His summer program was designed to gradually bring him back up to speed and he played only the first three quarters in Hawthorn's intraclub match a fortnight ago. 

Tom Scully kicks at goal during the Hawks intraclub game in February. Picture: Getty Images/AFL Photos

Yet even on that soggy afternoon at Waverley Park, there were several signs the Scully of old was re-emerging, most notably with his running capacity. 

He followed up with 18 disposals, five inside 50s and a goal in less than 80 per cent game time against St Kilda in the Hawks' Marsh Community Series opener on Thursday night.

Hawk Tom Scully and Saint Hunter Clark contest a mark during the Marsh Community Series clash at RSEA Park. Picture: Michael Willson, AFL Photos

"Sometimes, it's like we pull these guys out of a medical room and the rehab ward to come to our club but we've had to do that and just back our (medical) guys in," Clarkson said. 

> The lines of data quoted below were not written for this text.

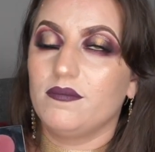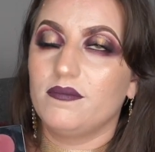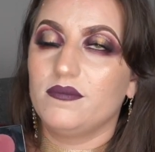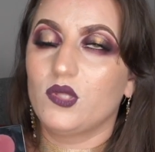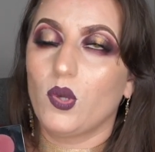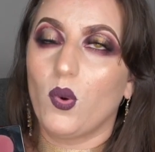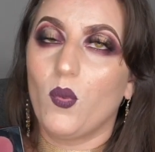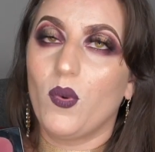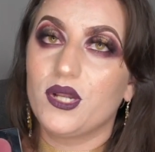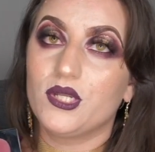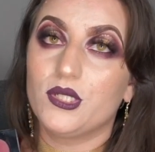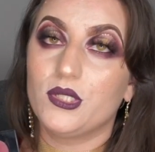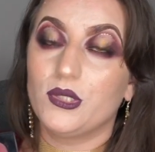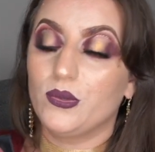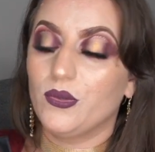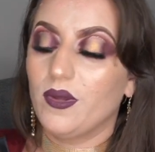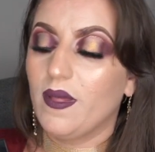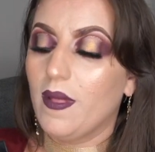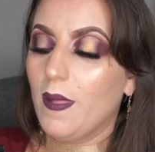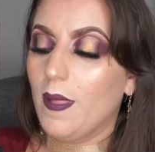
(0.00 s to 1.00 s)
don't want to.
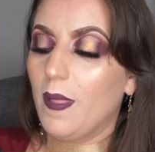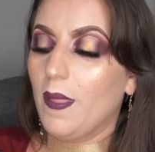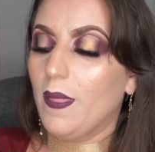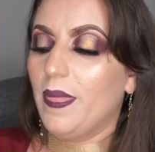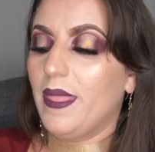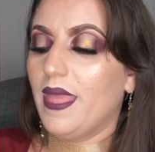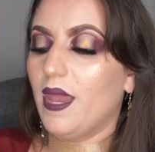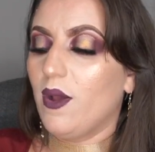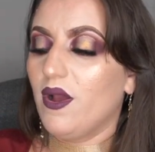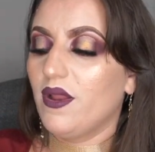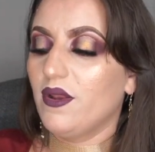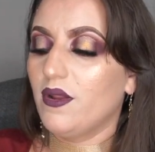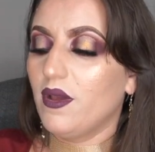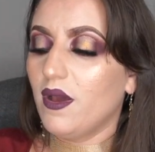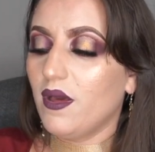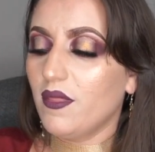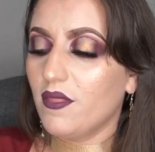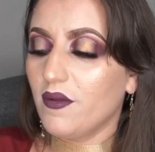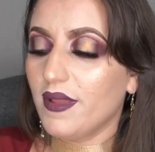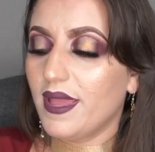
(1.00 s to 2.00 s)
Now on the
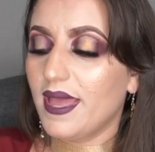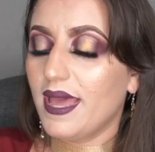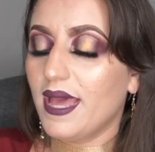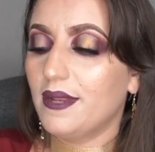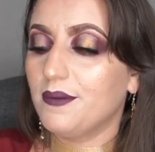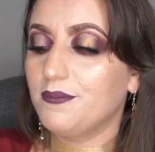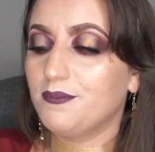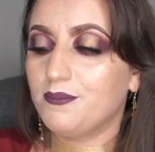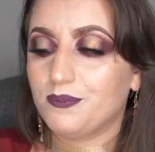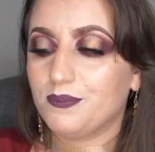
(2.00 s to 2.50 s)
other hand,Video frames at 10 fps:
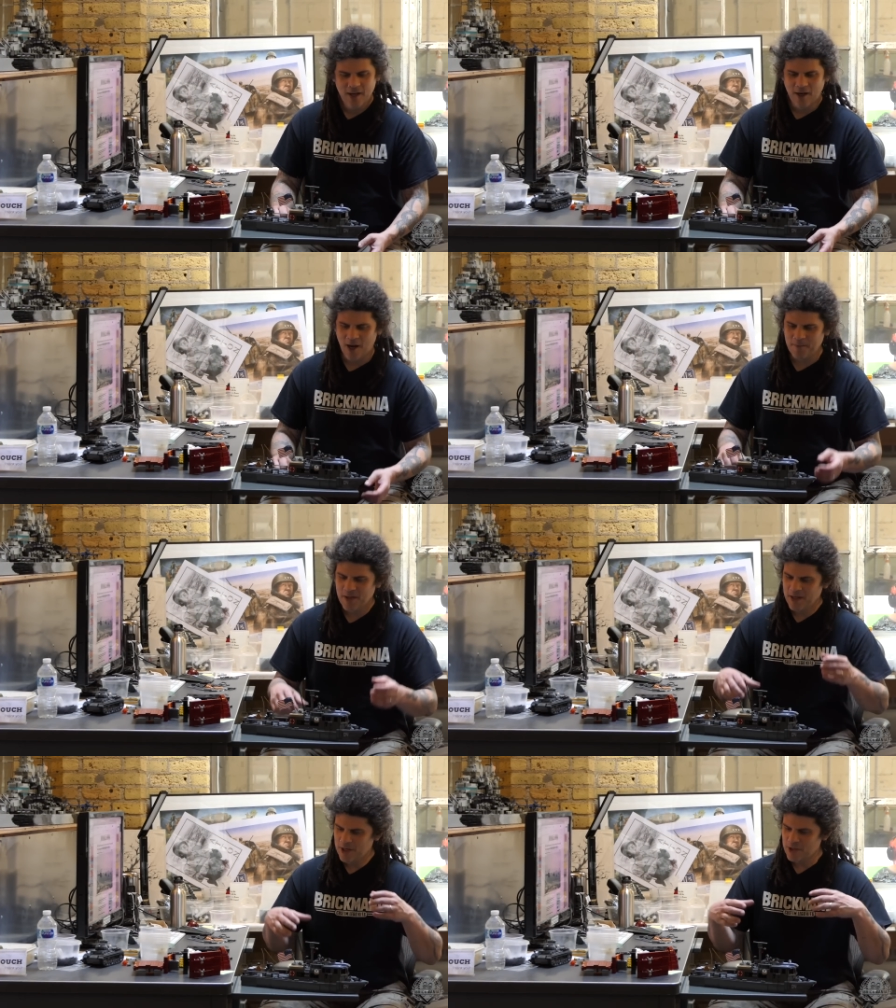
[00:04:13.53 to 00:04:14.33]
Um,
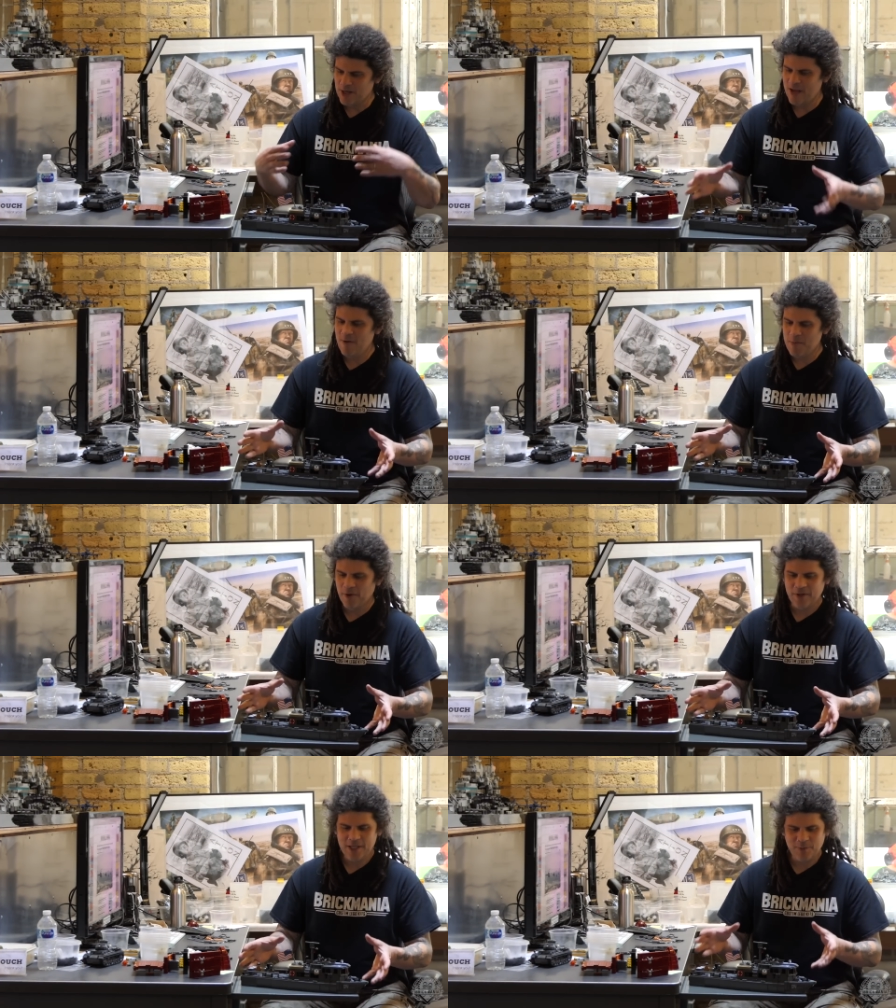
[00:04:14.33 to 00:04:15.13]
so the Navy
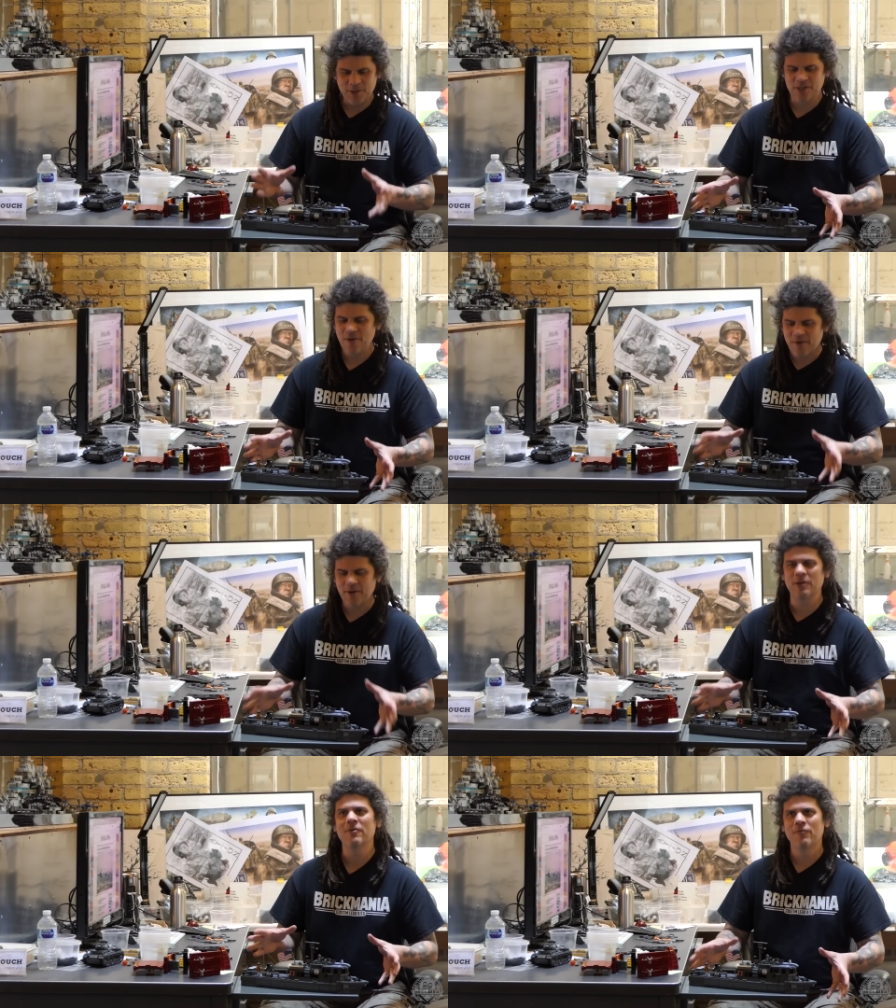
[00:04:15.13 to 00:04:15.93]
built these
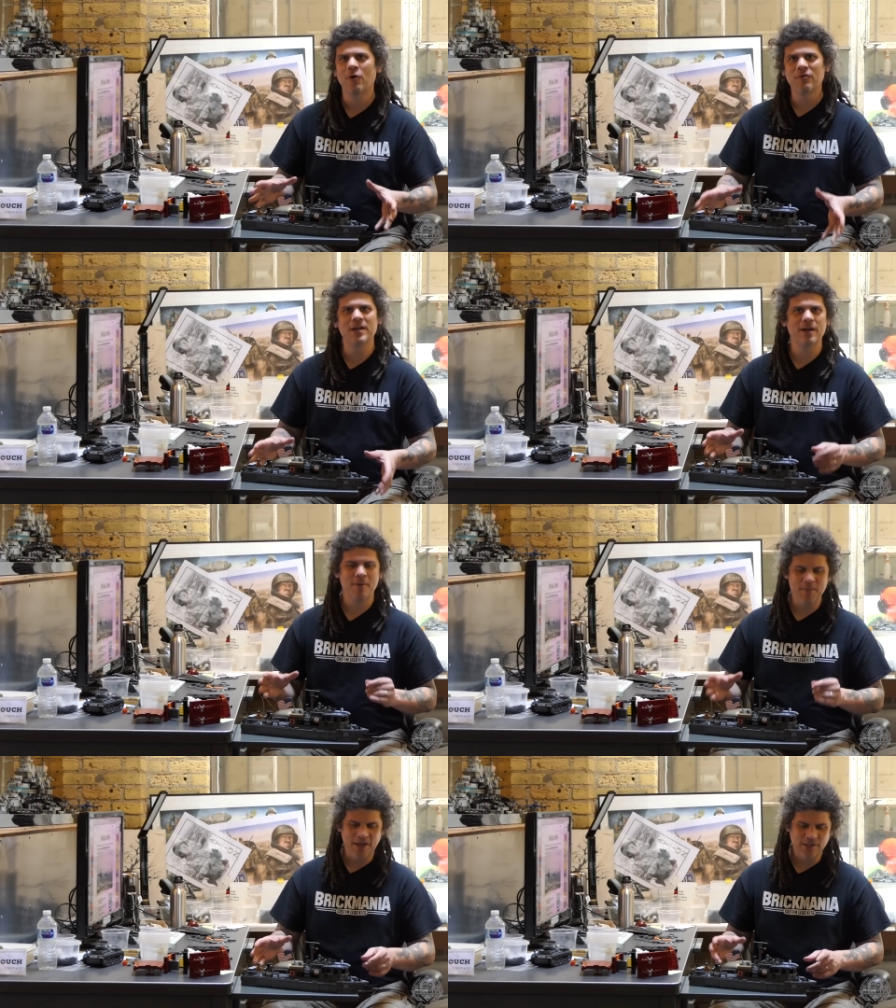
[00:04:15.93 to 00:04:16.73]
specifically for
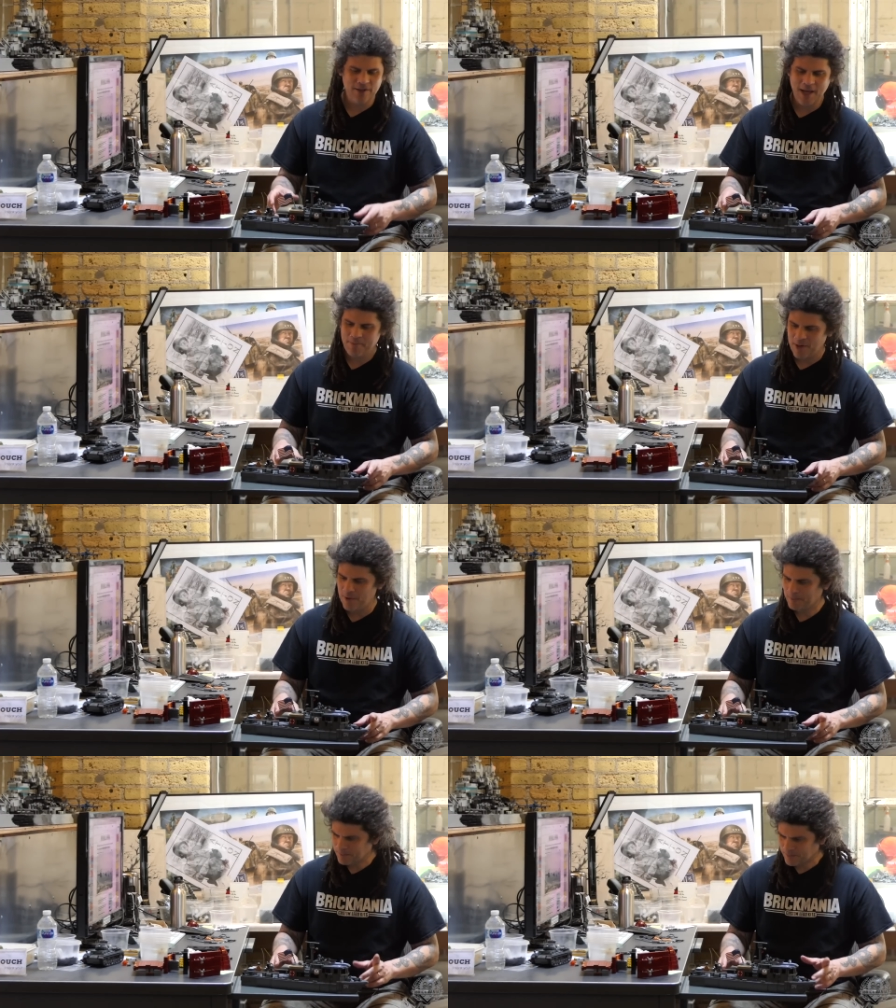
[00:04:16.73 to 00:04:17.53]
Vietnam based on that
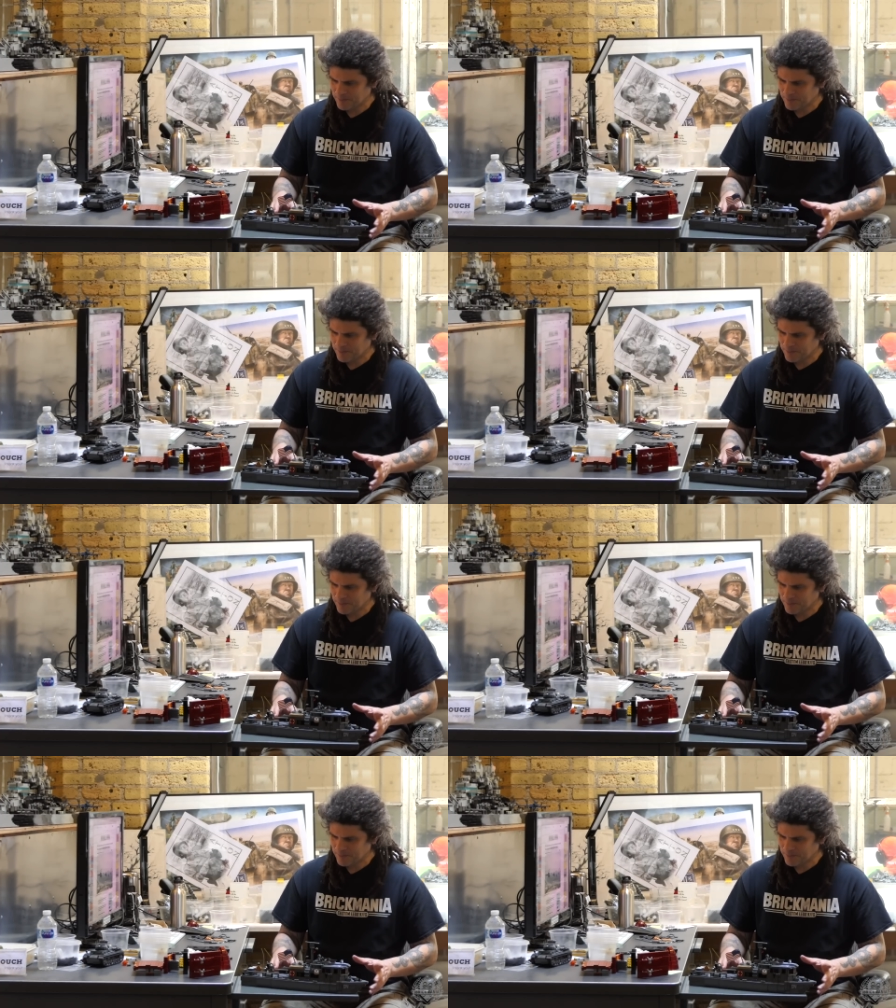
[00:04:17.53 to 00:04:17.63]
boat.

"We've had fantastic stability and continuity with those areas of our club … so we're all on the same page and have enormous trust in one another.

"As a result of that, we've been able to get a lot of players to play a lot more footy than, perhaps, (others thought they would). 

"Tom Scully's highly talented and has some athletic attributes. He should be in our best 10 players if he's up and going and doesn't have an injury that might curtail his career."